What changed with PFAS reporting?

A key fight centers on reporting.

In the 2020 Defense bill, Congress directed EPA to require PFAS manufacturers and importers to report uses, production volumes, exposures, hazards, and disposal for the years 2011 to 2022. A rule implementing that mandate was finalized under the Biden EPA, with reporting set to begin in July 2025.

Administrator Lee Zeldin is said to have proposed delaying reporting by one year and exempting all importers of PFAS-containing articles. The stated concern is that this would block EPA, states, Tribes, and the public from learning which PFAS chemicals are entering the country and where exposure occurs. Less information means less protection and higher health risks.

Did EPA advance PFAS drinking water standards?

The claim that EPA advanced PFAS drinking water standards is challenged directly.

Standards for six PFAS chemicals were finalized under the Biden EPA. Water systems were given the maximum five years allowed under the Safe Drinking Water Act to comply.

In litigation, Zeldin is said to have asked federal courts to rescind four of those standards and announced plans to delay compliance by an additional two years. The court rejected EPA’s request to vacate the four standards, which is presented as evidence that the rollback effort is legally and scientifically weak.
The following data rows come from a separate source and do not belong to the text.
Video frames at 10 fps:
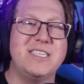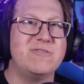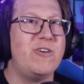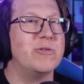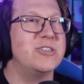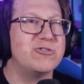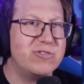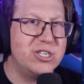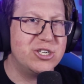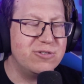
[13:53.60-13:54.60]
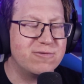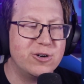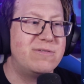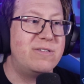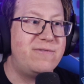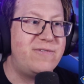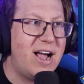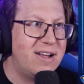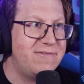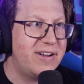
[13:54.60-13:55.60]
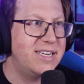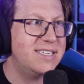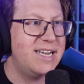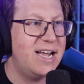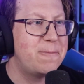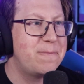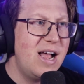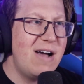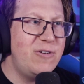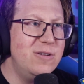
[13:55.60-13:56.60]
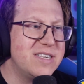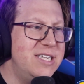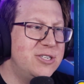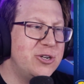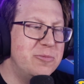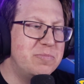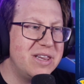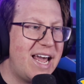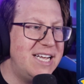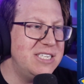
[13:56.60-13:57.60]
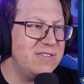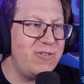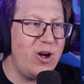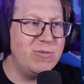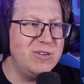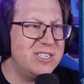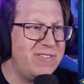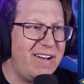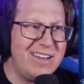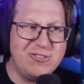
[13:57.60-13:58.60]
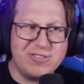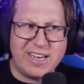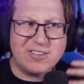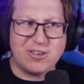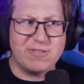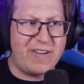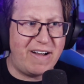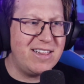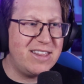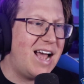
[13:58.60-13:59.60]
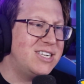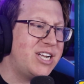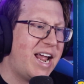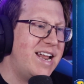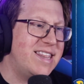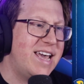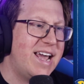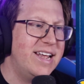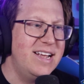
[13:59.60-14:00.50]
is following the traditional route of a fire Phoenix now. Evolves into Blazefur, which is very interesting. It's got a very large head there.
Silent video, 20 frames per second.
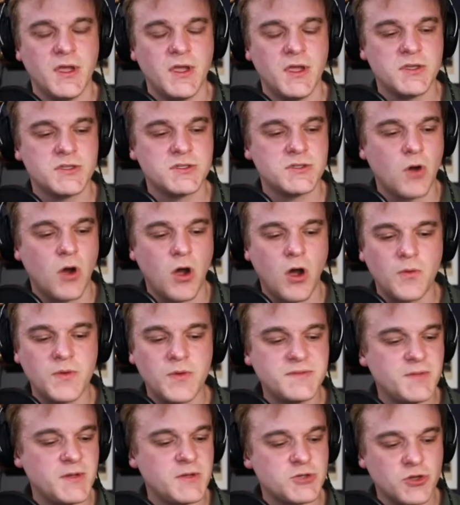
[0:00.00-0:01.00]
So
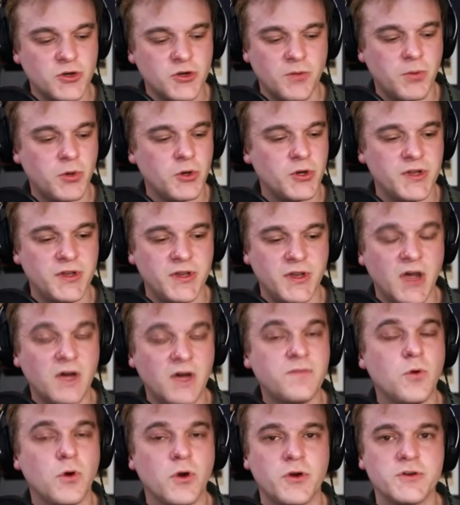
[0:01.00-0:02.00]
always be sure to put
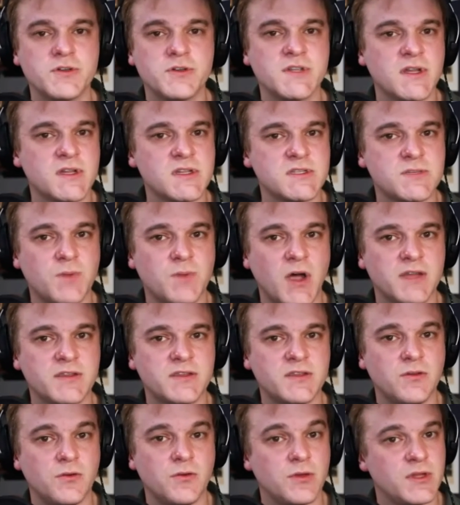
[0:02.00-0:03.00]
enough workers on a spot
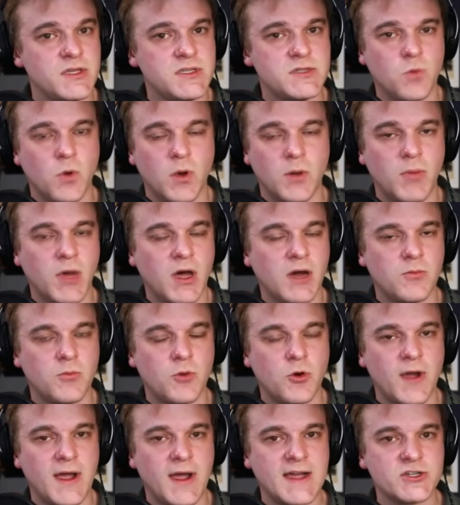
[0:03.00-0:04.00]
to do at least one bottom
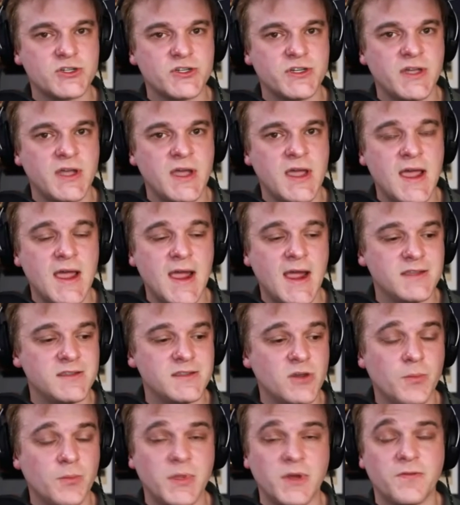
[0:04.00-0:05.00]
row action, and
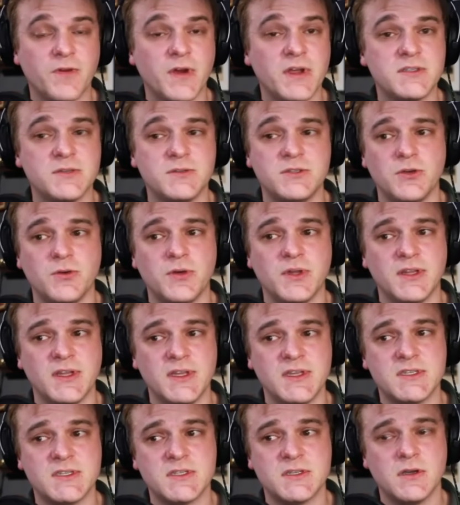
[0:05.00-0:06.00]
don't be afraid to do at
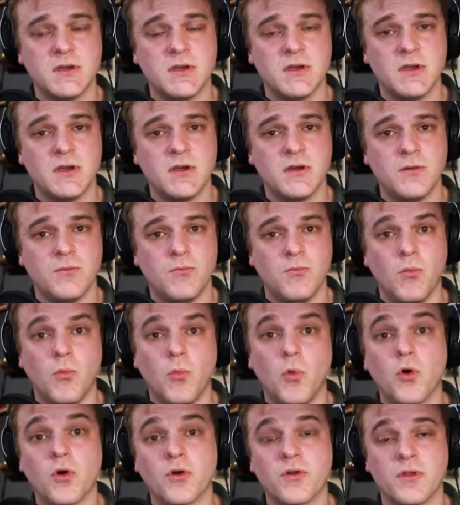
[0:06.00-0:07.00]
least
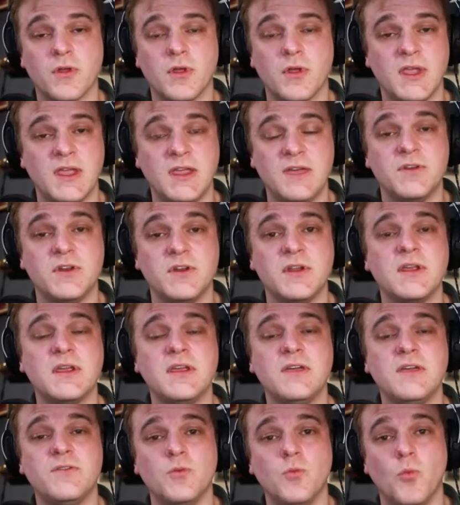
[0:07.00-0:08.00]
more, even
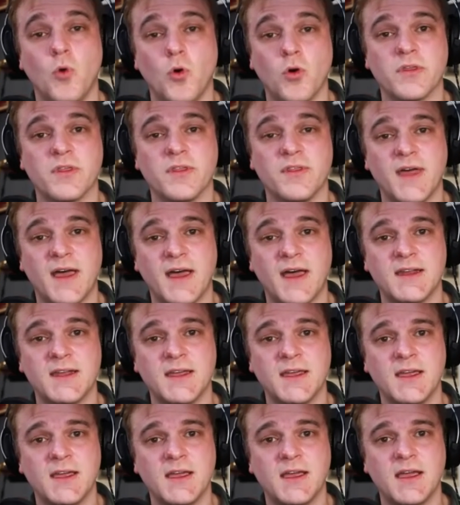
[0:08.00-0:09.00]
even more than that.
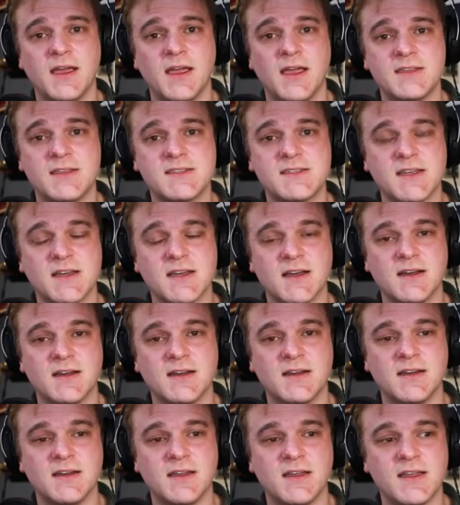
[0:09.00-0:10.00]
It's a
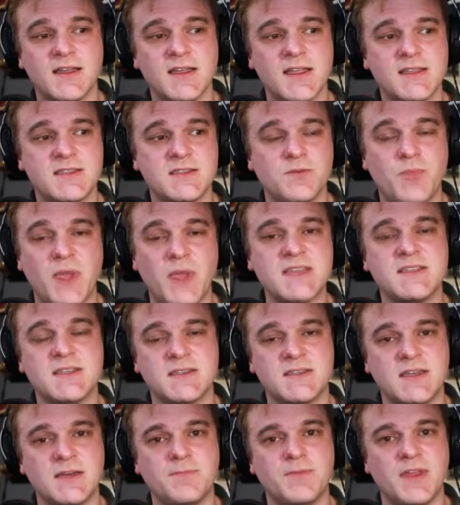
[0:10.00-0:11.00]
it's a basic
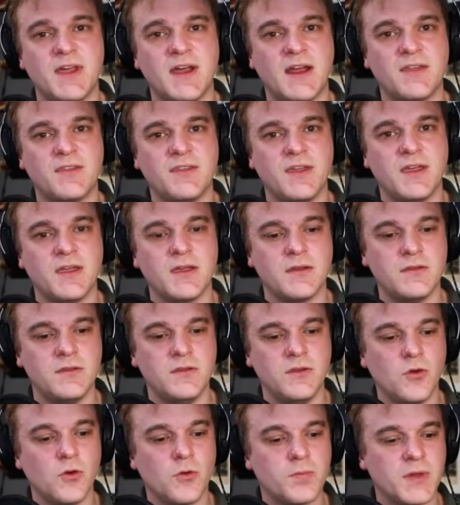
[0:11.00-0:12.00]
tip that I think
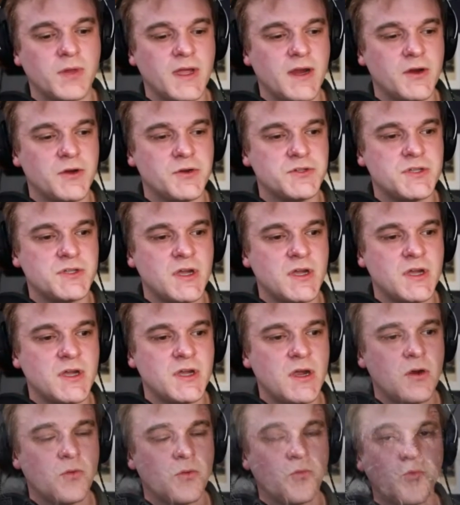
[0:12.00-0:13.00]
newer players
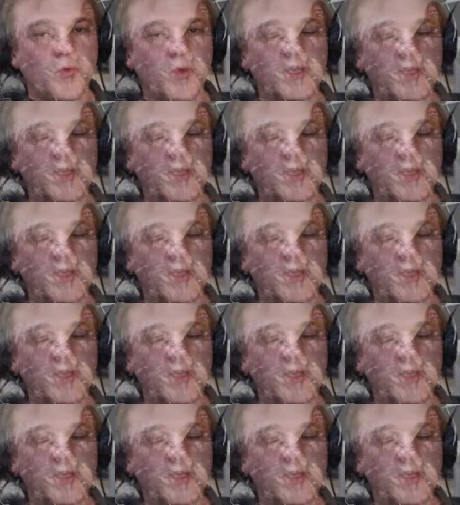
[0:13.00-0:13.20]
really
What science is being kept out of view?

An updated PFAS toxicity assessment finalized by EPA’s Office of Research and Development in April 2025 is described as being buried. The argument is simple: suppressing scientific findings does not make drinking water safer. It leaves people exposed.

How is PFAS exposure increasing through food?
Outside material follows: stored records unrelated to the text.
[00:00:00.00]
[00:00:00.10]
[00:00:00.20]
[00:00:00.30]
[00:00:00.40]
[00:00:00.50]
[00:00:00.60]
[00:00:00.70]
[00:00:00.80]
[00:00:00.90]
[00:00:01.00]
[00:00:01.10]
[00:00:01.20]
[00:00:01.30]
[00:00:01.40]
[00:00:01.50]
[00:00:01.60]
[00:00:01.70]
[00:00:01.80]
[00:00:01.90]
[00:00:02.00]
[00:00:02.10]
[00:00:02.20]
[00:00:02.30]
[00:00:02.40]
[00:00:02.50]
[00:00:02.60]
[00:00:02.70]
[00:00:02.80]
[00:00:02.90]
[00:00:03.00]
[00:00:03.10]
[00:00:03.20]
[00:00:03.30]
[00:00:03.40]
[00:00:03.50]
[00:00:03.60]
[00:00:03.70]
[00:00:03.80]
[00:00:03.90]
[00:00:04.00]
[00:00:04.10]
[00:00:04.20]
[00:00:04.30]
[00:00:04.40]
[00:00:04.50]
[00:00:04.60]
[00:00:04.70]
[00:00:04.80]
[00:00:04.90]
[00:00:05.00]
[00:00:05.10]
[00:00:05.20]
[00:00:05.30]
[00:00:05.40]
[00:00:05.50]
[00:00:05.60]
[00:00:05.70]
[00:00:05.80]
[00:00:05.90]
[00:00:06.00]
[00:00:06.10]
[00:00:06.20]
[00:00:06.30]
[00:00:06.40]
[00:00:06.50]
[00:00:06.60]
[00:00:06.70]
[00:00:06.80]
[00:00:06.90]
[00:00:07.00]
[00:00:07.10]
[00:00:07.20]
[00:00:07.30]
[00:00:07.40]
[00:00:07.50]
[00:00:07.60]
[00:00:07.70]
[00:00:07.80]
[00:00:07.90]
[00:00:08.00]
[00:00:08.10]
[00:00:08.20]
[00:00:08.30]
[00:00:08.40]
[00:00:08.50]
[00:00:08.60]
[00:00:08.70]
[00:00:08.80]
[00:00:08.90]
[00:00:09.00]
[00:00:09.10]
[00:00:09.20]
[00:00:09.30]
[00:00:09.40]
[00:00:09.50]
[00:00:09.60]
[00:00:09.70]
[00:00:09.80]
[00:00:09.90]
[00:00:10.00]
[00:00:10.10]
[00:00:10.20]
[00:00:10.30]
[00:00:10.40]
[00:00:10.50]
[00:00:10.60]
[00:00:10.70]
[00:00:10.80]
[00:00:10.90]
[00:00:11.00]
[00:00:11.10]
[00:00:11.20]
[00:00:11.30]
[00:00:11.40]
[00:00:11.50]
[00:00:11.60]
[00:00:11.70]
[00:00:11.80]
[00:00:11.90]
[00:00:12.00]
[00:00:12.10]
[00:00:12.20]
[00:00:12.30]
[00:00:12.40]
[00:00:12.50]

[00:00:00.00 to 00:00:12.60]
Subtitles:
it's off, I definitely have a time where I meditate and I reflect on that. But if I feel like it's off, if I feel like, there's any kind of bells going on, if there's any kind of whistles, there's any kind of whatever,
EPA is said to have approved pesticides that contain PFAS for use on food crops, with plans to approve more. The concern is that this expands exposure through the food supply.
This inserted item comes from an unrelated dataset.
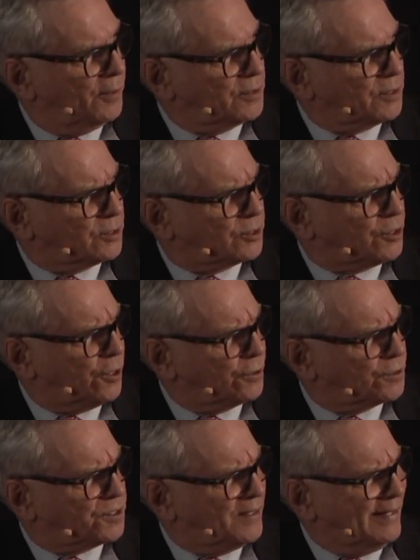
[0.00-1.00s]
was a
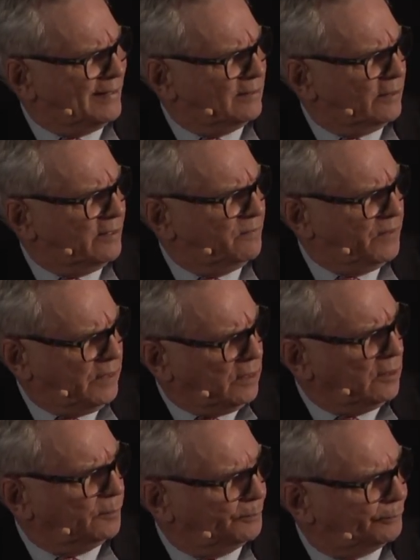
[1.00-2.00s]
church in Lévis,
Monitoring results are also cited. EPA programs have identified at least 17 PFAS chemicals in drinking water and nine in fish that have not been studied for health effects.

What happened to PFAS testing and EPA’s research capacity?

A National PFAS Testing Strategy was created under the Biden EPA, and industry testing was compelled. In 2025, nearly all scientists working on that effort are said to have been forced out. Only one testing order was issued. Zeldin is also said to have eliminated the Office of Research and Development, leaving EPA without the capacity to assess risks already showing up in monitoring data.

What PFAS wastewater and sludge rules are stalled?

In January 2025, a proposed rule was said to be ready that would require chemical manufacturers to treat PFAS in their wastewater. Work was also underway on rules to require PFAS treatment by metal finishers and landfills.

EPA has not released the chemical manufacturers rule and has not confirmed whether the other rules are continuing.

EPA is also criticized for failing to finalize a draft assessment of health risks from applying PFAS-contaminated sewage sludge to farm fields. The concern is that contamination can move into the food chain and threaten farmers’ livelihoods.

Why are children at the center of the risk?

Children are described as facing the greatest risk from PFAS exposure. The reasons are biological and practical. These chemicals are linked to developmental harm, immune suppression, and increased cancer risk. Children can receive higher doses because they drink more water and eat more food relative to body weight during critical stages of development.

The charge is that current policy choices increase PFAS exposure in homes, schools, and food.

What does “meaningful action” look like?

The argument rests on a basic public health rule: Americans get healthier when exposure goes down and science drives policy. The claim is that EPA’s current actions do the opposite. Despite the messaging, the agency is said to be making preventable harm more likely.

How reverse osmosis and whole-home water conditioning relate to PFAS

Reverse osmosis filtration systems can reduce many PFAS compounds in drinking water, which can lower exposure from drinking and cooking. Whole-home water conditioners are designed to address hardness and scale, not PFAS, but they can improve overall water performance and help protect plumbing and appliances. In PFAS-affected areas, reverse osmosis can be one practical barrier while communities work through testing results, treatment decisions, and regulatory changes.